UK to avoid double-dip recession amid ‘brighter’ outlook, says think tank
Britain looks on course to narrowly avoid its first double-dip recession since the 1970s and recover sooner than first feared, according to an economic think tank.
The EY Item Club said it believes the economy flatlined in the final quarter of 2020 rather than contracted thanks to a resilient performance during the November lockdown.
While the latest, tougher lockdown is set to see output fall sharply in the first quarter of 2021, the Item Club said that the absence of a contraction at the end of last year will see the UK avoid a much-feared double-dip recession.
A recession is defined by two quarters in a row of falling gross domestic product (GDP) – a measure of the size of the economy.

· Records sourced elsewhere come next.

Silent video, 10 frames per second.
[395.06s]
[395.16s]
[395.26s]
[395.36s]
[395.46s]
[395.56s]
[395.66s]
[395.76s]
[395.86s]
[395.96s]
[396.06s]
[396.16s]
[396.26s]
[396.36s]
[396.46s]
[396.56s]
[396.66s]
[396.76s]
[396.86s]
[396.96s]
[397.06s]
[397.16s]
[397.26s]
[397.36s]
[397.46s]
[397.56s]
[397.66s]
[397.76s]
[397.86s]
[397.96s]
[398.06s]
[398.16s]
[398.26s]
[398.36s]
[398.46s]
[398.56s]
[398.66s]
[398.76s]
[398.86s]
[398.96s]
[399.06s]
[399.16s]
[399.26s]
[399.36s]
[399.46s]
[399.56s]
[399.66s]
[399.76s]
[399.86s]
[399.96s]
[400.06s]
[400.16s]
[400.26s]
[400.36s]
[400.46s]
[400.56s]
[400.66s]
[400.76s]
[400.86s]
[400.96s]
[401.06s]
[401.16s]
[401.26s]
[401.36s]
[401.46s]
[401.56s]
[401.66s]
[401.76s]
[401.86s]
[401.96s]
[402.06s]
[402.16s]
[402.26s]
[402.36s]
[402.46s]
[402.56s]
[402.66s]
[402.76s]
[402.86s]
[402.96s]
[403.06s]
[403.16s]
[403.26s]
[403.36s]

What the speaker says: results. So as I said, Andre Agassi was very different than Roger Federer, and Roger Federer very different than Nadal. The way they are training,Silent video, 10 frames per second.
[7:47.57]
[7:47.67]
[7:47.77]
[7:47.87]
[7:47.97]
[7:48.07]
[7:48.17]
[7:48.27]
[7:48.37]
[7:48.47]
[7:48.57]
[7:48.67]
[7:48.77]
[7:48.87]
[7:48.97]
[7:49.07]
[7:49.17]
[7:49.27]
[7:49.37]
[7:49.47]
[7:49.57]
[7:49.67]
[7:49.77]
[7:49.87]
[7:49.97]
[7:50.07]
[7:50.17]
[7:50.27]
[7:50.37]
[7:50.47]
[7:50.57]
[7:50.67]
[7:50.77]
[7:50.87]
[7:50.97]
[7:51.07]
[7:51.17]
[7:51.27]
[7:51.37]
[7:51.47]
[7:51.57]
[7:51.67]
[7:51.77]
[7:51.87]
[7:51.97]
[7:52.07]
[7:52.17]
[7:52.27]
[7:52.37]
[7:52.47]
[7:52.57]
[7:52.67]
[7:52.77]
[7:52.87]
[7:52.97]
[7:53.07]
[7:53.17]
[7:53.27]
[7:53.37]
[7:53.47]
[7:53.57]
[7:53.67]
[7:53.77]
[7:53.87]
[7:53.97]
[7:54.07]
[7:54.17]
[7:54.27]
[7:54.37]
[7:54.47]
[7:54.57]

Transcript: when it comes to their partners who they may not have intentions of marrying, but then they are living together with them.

Despite a contraction of between 3% and 4% due in the first three months of 2021, the Item Club believes the prospects for recovery are “looking brighter” thanks to the vaccine rollout.
It will also mark a far less severe hit than in the first lockdown when second quarter GDP plunged by a eye-watering 18.8%.
Howard Archer, chief economic adviser to the EY Item Club, said: “The UK economy has demonstrated remarkable resilience in recent months and the impact of recent lockdowns has been nowhere near what we saw in April.
“Over the course of 2020, the economy has become quicker to adapt to new Covid-19 restrictions and while new restrictions may still cause disruption, lessons learned from previous lockdowns are rapidly put into place.”
He added: “The combination of vaccines, a UK-EU trade deal and previous lockdown experience means there’s much less uncertainty out there.
“Excluding the first quarter, the UK is looking at two years of strong growth.”
In its winter forecast, the group predicted that after a record 10.1% plunge in 2020, the economy will grow by 5% in 2021, 6.5% in 2022, 2% in 2023 and 1.8% in 2024.
This would mean the economy recovers to pre-crisis levels in the third quarter of 2022, having earlier warned that it could take until 2024.
The unemployment rate will also soar to 7%, though this is again lower than the 7.7% it first feared and will help lower the risks of long-term scarring.
The forecast comes ahead of the Bank of England’s latest decision on interest rates and its updated set of forecasts for the economy next week.
There has been much speculation over whether the Bank will take interest rates negative for the first time in history.
The Item Club believes it is more likely that rates will remain at 0.1% for “some time to come” but does not rule out below zero rates.
The outlook for Britain’s public finances look less rosy, with official figures last week revealing that the Government have borrowed £270.8 billion since the beginning of the financial year in April as it supported the economy.
Ahead of the Budget on March 3, EY’s chair Hywel Ball called on the Chancellor to set out a “clear plan for an orderly reduction of public support for the economy at the same time as articulating a future vision”.